Start of Block

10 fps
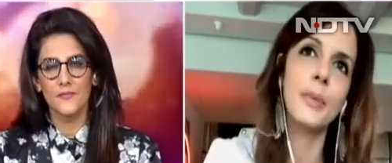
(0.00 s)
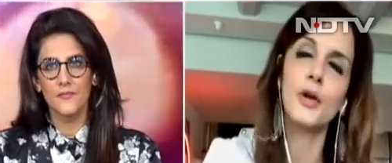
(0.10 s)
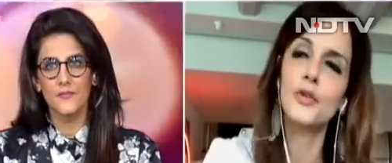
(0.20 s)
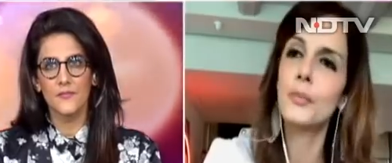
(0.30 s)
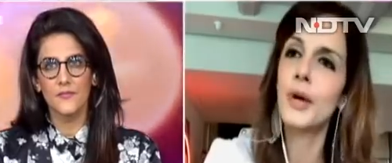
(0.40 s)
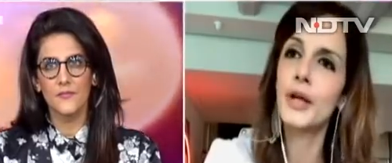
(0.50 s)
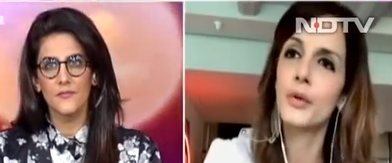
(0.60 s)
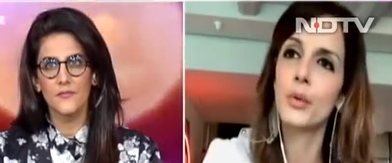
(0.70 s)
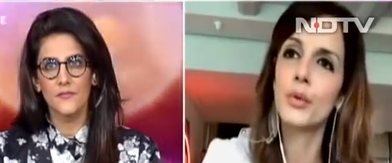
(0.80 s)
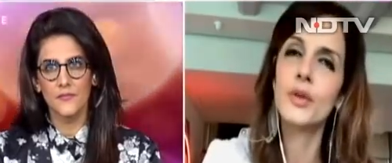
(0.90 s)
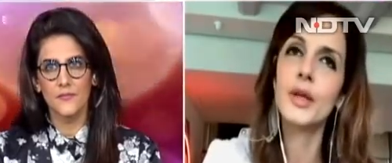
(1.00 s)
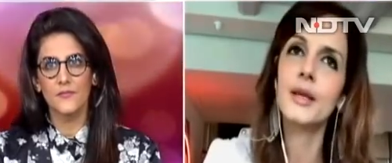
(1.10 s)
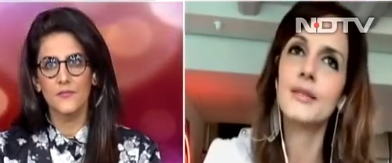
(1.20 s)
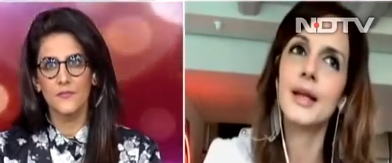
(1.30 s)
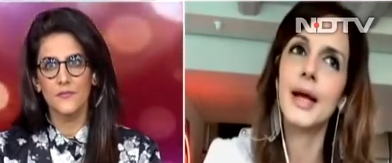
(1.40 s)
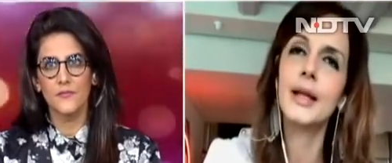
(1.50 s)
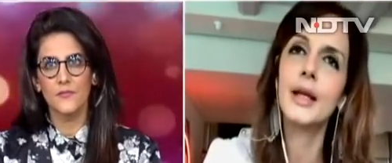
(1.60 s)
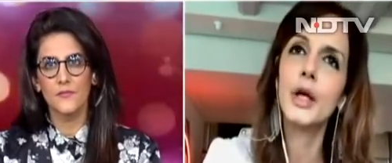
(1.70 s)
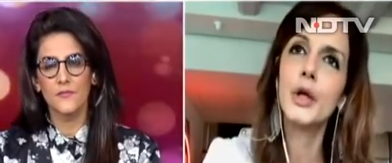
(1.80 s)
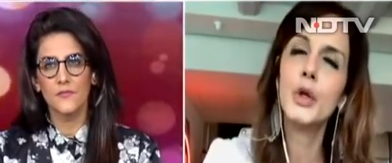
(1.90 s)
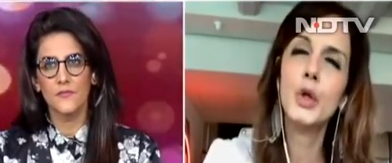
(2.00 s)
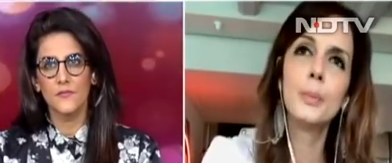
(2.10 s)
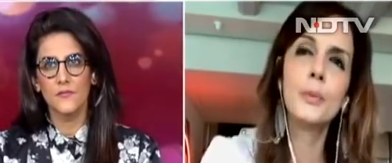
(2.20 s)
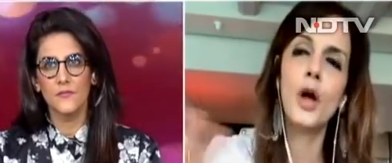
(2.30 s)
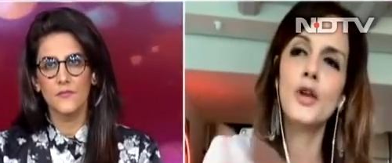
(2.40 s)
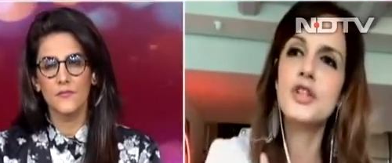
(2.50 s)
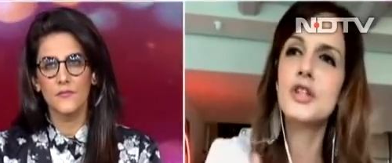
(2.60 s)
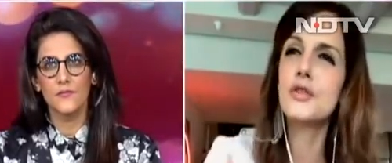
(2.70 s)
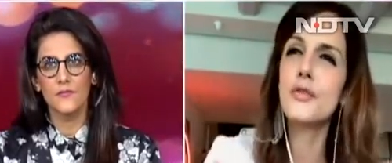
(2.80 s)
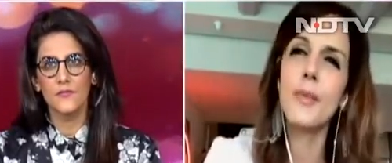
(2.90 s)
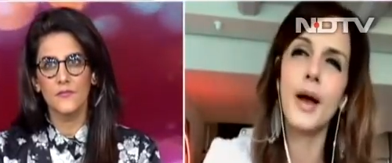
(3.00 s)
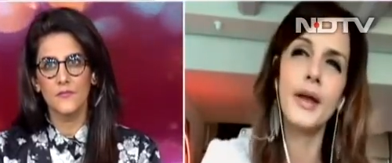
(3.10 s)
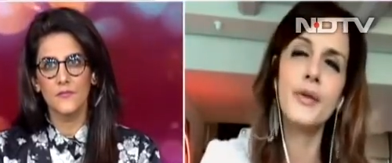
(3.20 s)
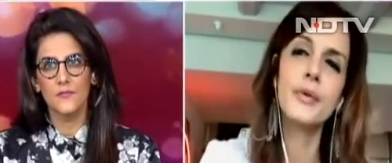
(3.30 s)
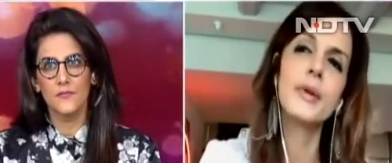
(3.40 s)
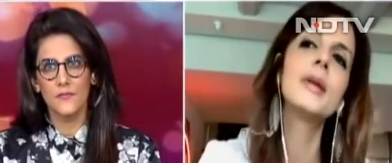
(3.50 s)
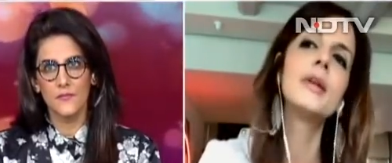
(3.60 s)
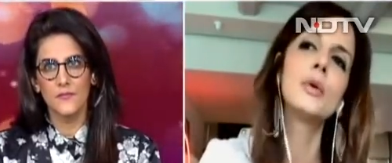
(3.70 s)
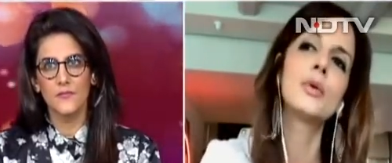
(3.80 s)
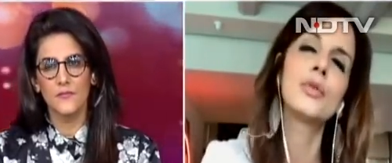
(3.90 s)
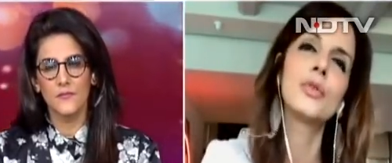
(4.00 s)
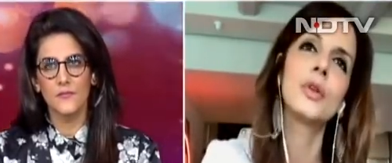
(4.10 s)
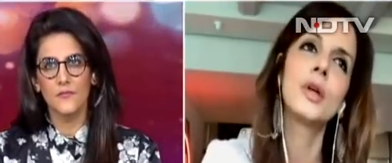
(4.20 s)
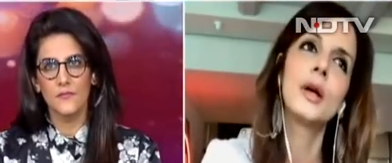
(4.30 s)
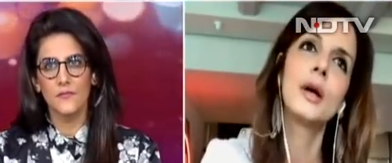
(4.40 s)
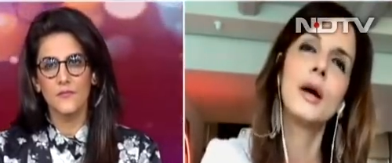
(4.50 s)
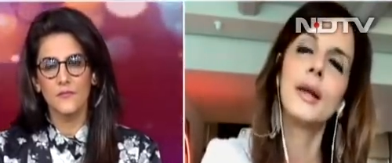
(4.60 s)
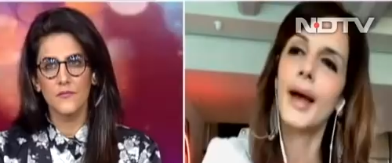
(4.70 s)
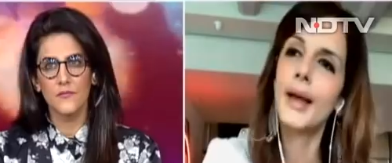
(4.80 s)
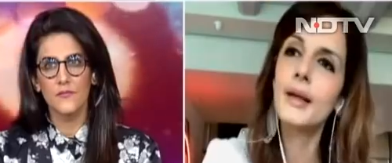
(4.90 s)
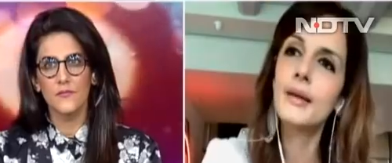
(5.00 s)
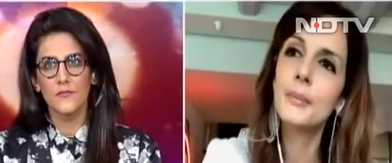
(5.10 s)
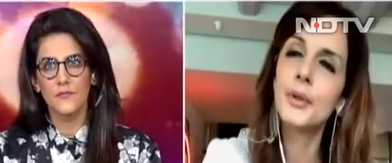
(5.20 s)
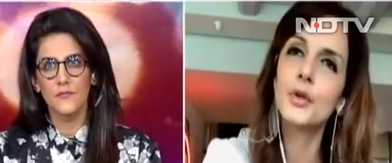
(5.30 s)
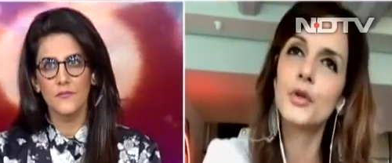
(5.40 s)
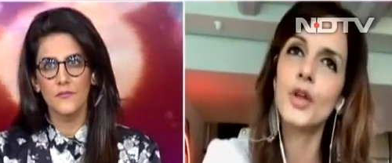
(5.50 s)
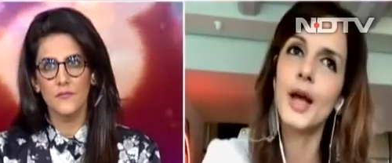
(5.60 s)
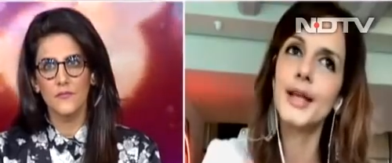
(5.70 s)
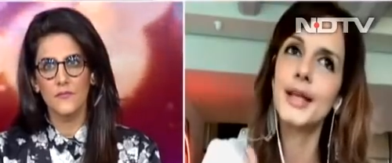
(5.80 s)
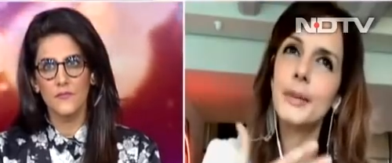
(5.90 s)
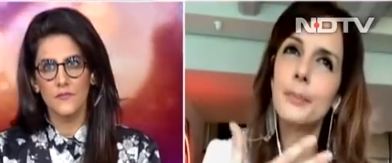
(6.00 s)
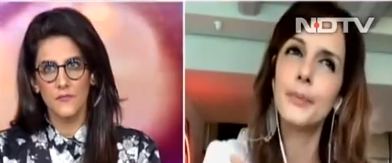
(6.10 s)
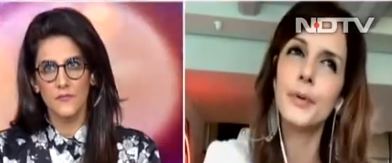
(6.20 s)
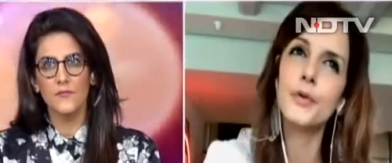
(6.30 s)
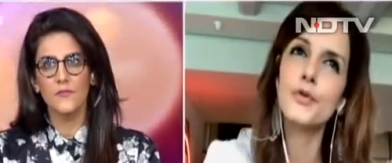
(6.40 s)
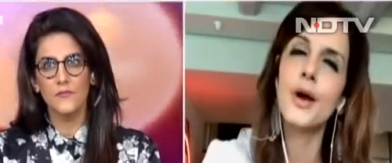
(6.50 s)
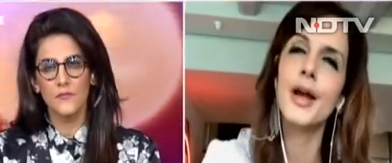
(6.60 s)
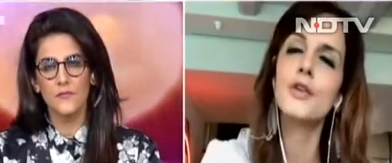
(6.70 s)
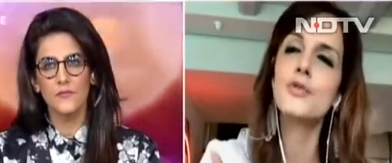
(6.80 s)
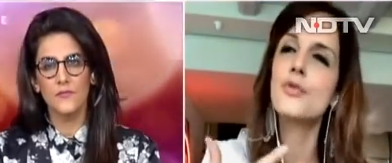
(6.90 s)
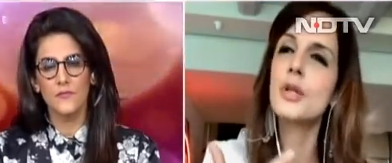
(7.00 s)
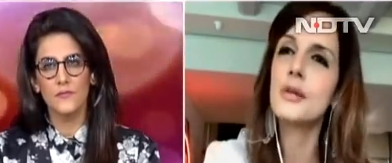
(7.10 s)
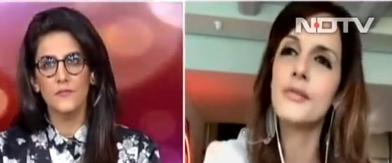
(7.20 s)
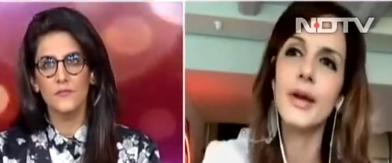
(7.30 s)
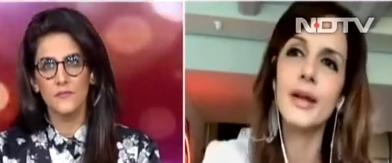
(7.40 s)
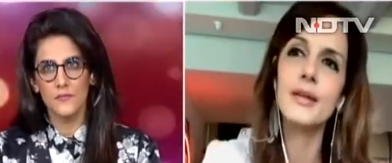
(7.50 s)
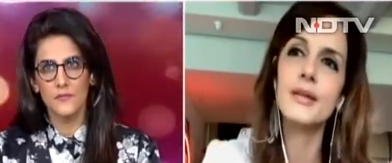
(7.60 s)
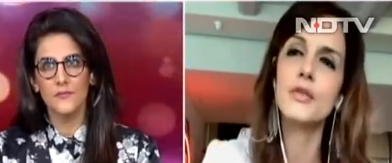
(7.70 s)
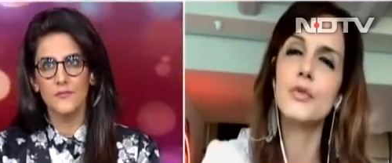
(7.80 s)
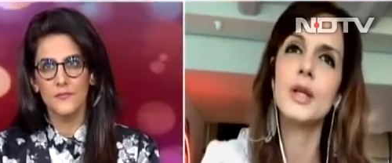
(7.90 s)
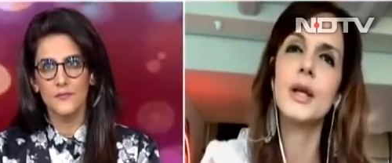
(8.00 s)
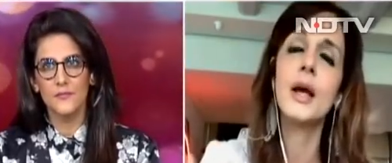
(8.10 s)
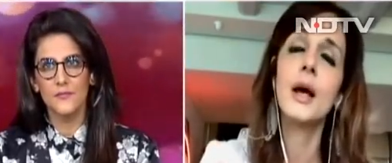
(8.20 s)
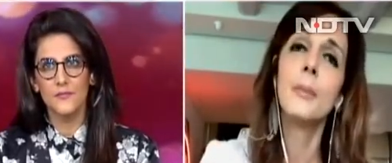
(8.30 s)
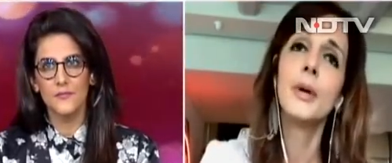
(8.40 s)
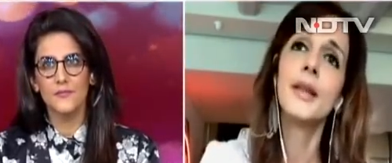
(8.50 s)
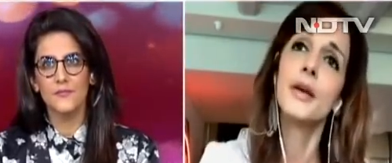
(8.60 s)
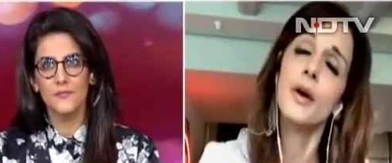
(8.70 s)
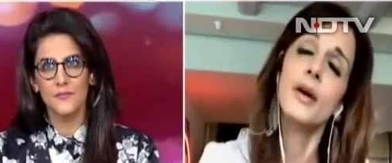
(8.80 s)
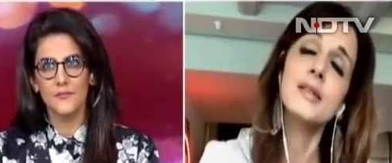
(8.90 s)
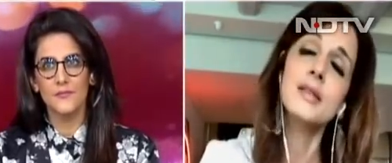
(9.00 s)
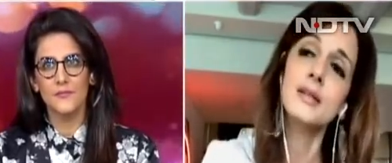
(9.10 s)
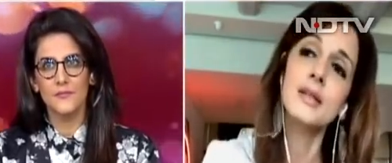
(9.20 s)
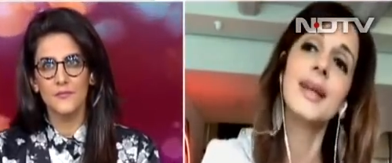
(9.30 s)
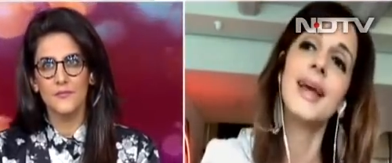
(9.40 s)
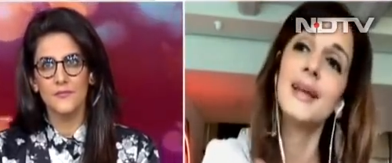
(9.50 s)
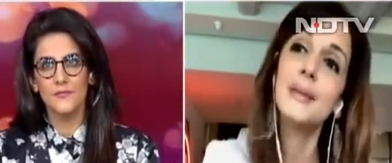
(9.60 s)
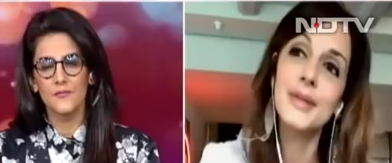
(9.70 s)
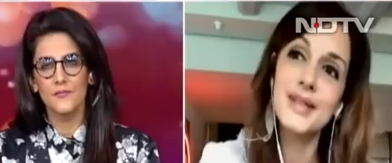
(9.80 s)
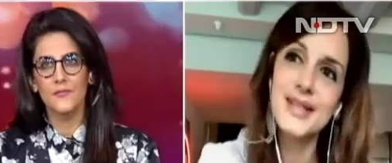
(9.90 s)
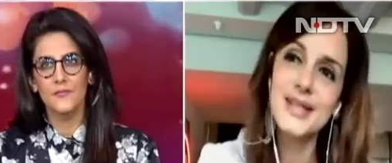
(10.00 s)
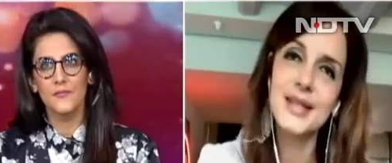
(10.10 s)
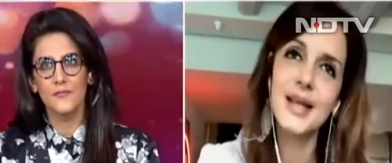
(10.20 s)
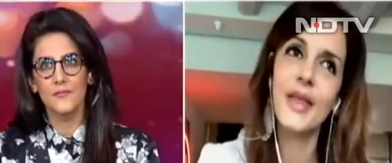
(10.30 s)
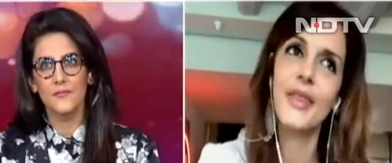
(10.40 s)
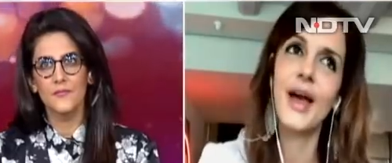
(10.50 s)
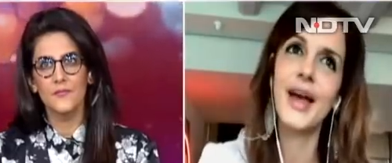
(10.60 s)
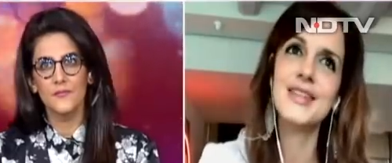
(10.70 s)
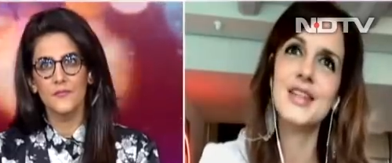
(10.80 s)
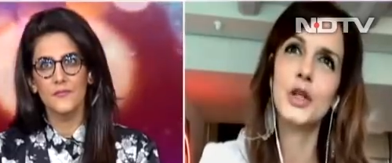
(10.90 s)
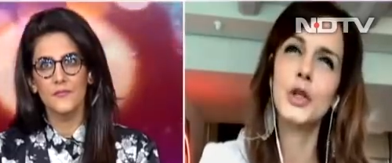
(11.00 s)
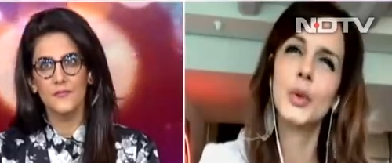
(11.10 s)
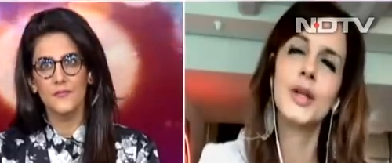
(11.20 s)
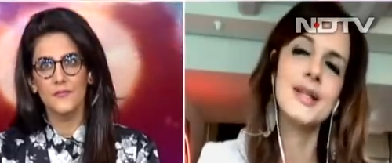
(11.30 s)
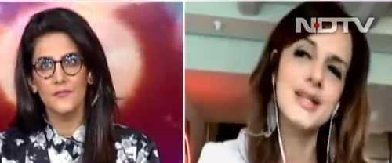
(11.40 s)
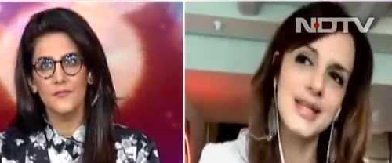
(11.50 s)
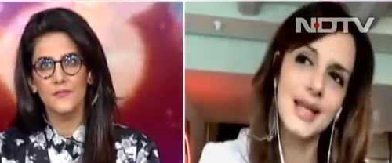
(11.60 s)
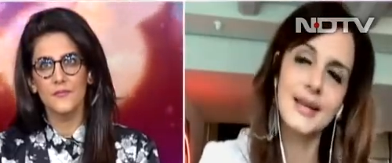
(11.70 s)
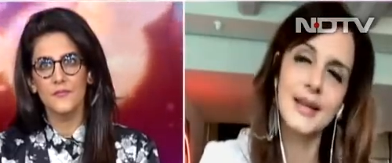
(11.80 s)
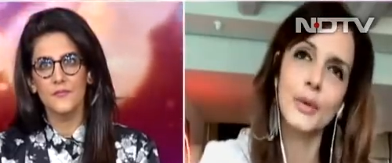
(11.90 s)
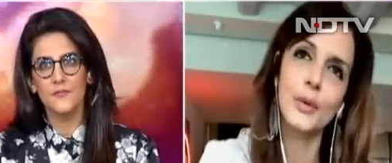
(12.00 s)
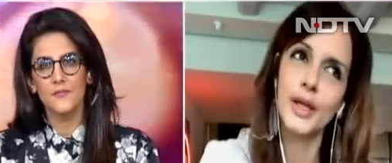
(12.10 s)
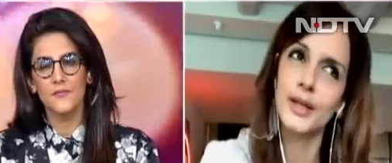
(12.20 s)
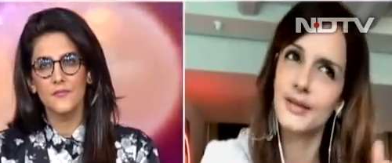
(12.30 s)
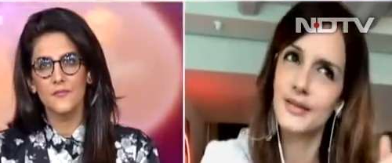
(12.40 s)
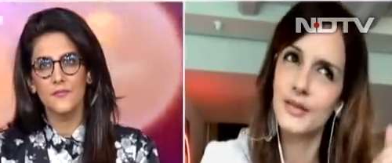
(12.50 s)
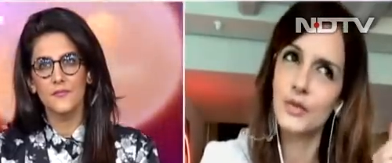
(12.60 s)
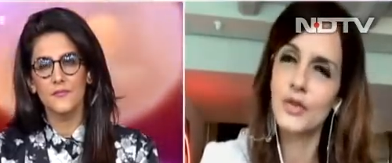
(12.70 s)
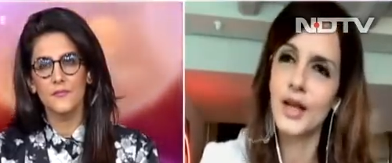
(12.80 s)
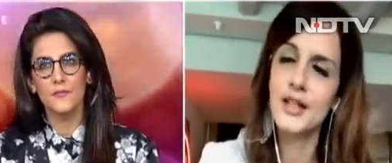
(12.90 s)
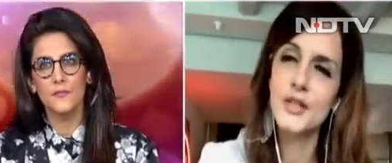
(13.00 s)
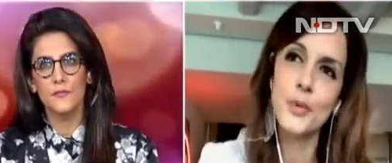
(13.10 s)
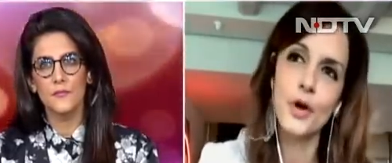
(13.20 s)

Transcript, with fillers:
Speaker 1: the part of my growth is that no project of mine really looks alike because I keep uh, trying to reinvent and re. But there are certain elements that you can say that okay this is sussanne's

End of Block

To do:
Retype all the entries word for word; the pictures stay out.

Result:
10 fps
(0.00 s)
(0.10 s)
(0.20 s)
(0.30 s)
(0.40 s)
(0.50 s)
(0.60 s)
(0.70 s)
(0.80 s)
(0.90 s)
(1.00 s)
(1.10 s)
(1.20 s)
(1.30 s)
(1.40 s)
(1.50 s)
(1.60 s)
(1.70 s)
(1.80 s)
(1.90 s)
(2.00 s)
(2.10 s)
(2.20 s)
(2.30 s)
(2.40 s)
(2.50 s)
(2.60 s)
(2.70 s)
(2.80 s)
(2.90 s)
(3.00 s)
(3.10 s)
(3.20 s)
(3.30 s)
(3.40 s)
(3.50 s)
(3.60 s)
(3.70 s)
(3.80 s)
(3.90 s)
(4.00 s)
(4.10 s)
(4.20 s)
(4.30 s)
(4.40 s)
(4.50 s)
(4.60 s)
(4.70 s)
(4.80 s)
(4.90 s)
(5.00 s)
(5.10 s)
(5.20 s)
(5.30 s)
(5.40 s)
(5.50 s)
(5.60 s)
(5.70 s)
(5.80 s)
(5.90 s)
(6.00 s)
(6.10 s)
(6.20 s)
(6.30 s)
(6.40 s)
(6.50 s)
(6.60 s)
(6.70 s)
(6.80 s)
(6.90 s)
(7.00 s)
(7.10 s)
(7.20 s)
(7.30 s)
(7.40 s)
(7.50 s)
(7.60 s)
(7.70 s)
(7.80 s)
(7.90 s)
(8.00 s)
(8.10 s)
(8.20 s)
(8.30 s)
(8.40 s)
(8.50 s)
(8.60 s)
(8.70 s)
(8.80 s)
(8.90 s)
(9.00 s)
(9.10 s)
(9.20 s)
(9.30 s)
(9.40 s)
(9.50 s)
(9.60 s)
(9.70 s)
(9.80 s)
(9.90 s)
(10.00 s)
(10.10 s)
(10.20 s)
(10.30 s)
(10.40 s)
(10.50 s)
(10.60 s)
(10.70 s)
(10.80 s)
(10.90 s)
(11.00 s)
(11.10 s)
(11.20 s)
(11.30 s)
(11.40 s)
(11.50 s)
(11.60 s)
(11.70 s)
(11.80 s)
(11.90 s)
(12.00 s)
(12.10 s)
(12.20 s)
(12.30 s)
(12.40 s)
(12.50 s)
(12.60 s)
(12.70 s)
(12.80 s)
(12.90 s)
(13.00 s)
(13.10 s)
(13.20 s)

Transcript, with fillers:
Speaker 1: the part of my growth is that no project of mine really looks alike because I keep uh, trying to reinvent and re. But there are certain elements that you can say that okay this is sussanne's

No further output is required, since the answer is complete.